[Records for this exercise]
== == ==

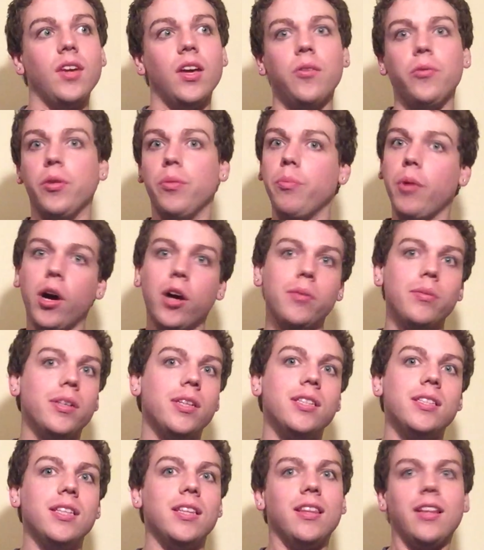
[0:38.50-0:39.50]
with
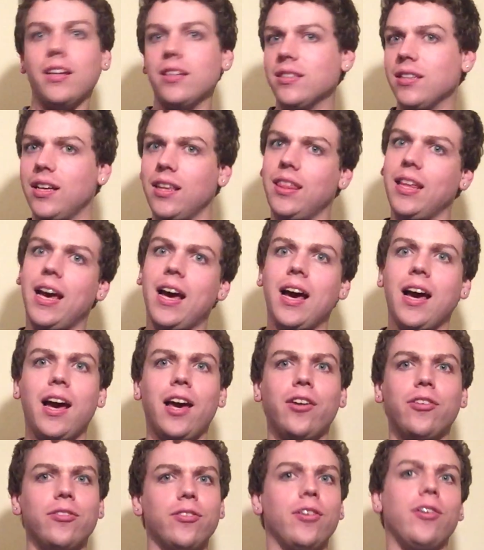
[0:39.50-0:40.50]
Barbies and things like that. I
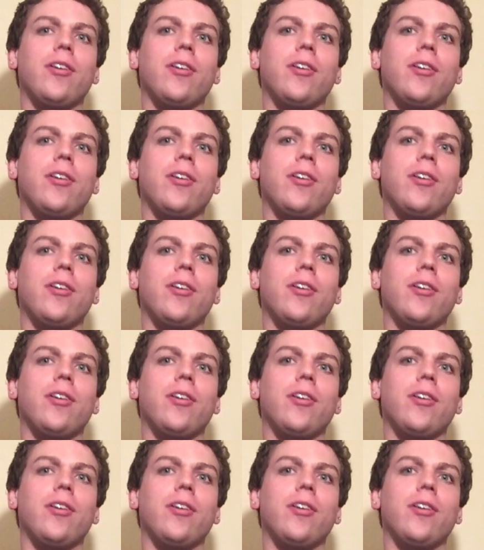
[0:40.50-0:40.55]
don't know.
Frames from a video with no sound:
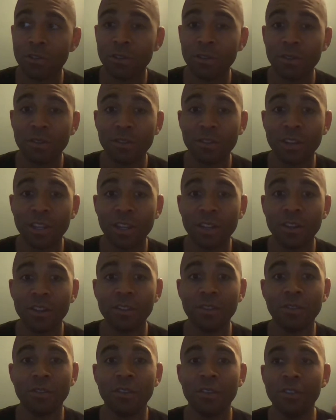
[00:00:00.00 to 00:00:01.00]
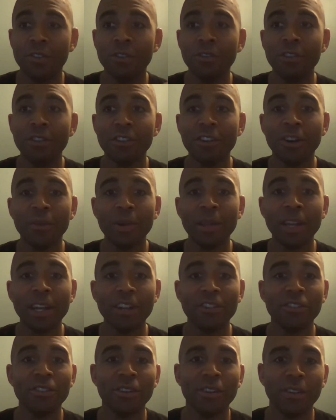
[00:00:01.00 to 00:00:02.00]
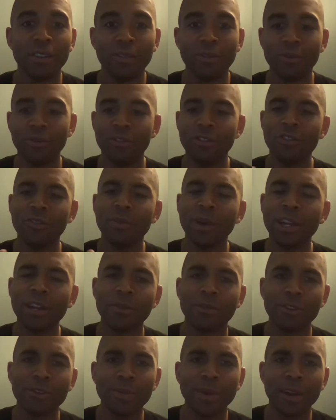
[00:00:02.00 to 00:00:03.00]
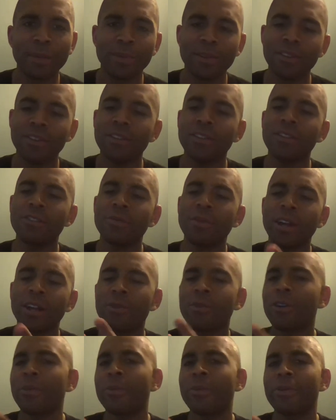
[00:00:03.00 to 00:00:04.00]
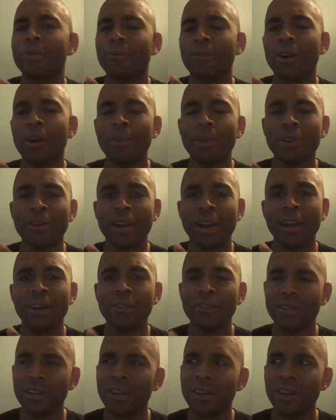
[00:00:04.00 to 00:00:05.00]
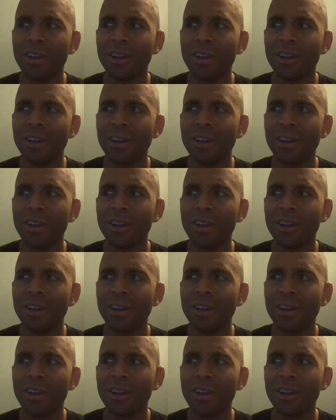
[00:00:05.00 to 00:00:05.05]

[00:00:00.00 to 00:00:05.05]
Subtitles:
can say this, you can tell me that shit. This is why you don't respect me. This is why you don't want me in your house.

== == ==

[Work required]
Each line from the one that contains "Frames from a" through the end of the records should be restated exactly; include both end lines and leave any pictures out.

[Reply to the task]
Frames from a video with no sound:
[00:00:00.00 to 00:00:01.00]
[00:00:01.00 to 00:00:02.00]
[00:00:02.00 to 00:00:03.00]
[00:00:03.00 to 00:00:04.00]
[00:00:04.00 to 00:00:05.00]
[00:00:05.00 to 00:00:05.05]

[00:00:00.00 to 00:00:05.05]
Subtitles:
can say this, you can tell me that shit. This is why you don't respect me. This is why you don't want me in your house.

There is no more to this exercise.